Written By: - Date published: 9:54 am, February 25th, 2008 - 29 comments
Categories: john key, national, workers' rights - Tags: , ,

At a meeting in Kerikeri last year with a business leader, in the presence of journalist Greg Robertson, National Leader John Key said we would love to see wages drop‘.

When this story broke last week, the political commentators were naturally cautious. It is an extraordinary quote. Not because a National leader would think wages should fall, everyone knows rightwing parties favour lower wages for workers and higher profits, but because a National leader would let himself be caught on tape saying it. This quote is the single most important public statement by a National politician in many years. Because of this, the political commentators erred on the side of believing the report to be false.
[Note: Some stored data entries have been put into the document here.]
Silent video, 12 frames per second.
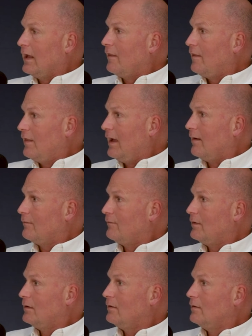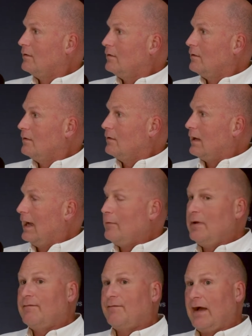that theft.
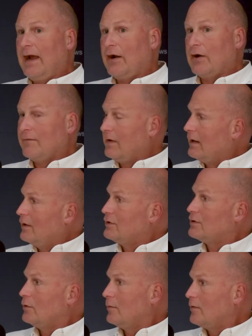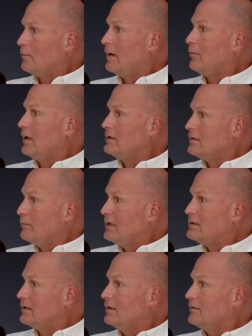I'd be fired if I didn't show up to my place of
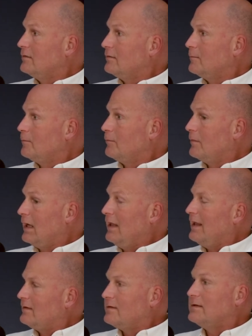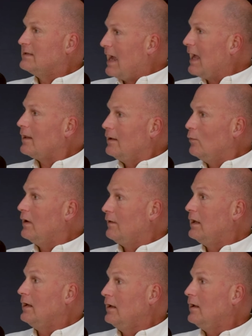business. And that's exactly what
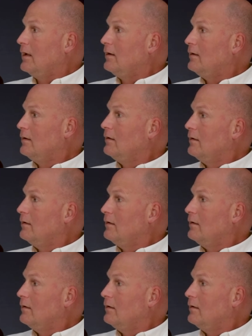they did.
But their suspicion should have been raised by National’s multiple and contradictory defences of the quote ‘he never said that’, ‘he was joking’, ‘he was talking about Australia’, ‘he is misquoted’. All of which amount to an unwarranted attack on Mr Robertson, an experienced and respected reporter.

Strangely, the political commentary not only accepted these excuses at face value (can you imagine them doing that over Owen Glenn?) but, now, Tracy Watkins has invented an entirely new excuse for National: it was ‘a slip of the tongue‘. Watkins needs to realise her job is not to invent new excuses for Key. At no point has National said that what came out of Key’s mouth was not his intended words, it has only offered explanations for the resulting quote that don’t stack up. There is no slip of the tongue. All evidence anyone has seen is that Key meant what he said about New Zealand wages, and was quoted correctly in context.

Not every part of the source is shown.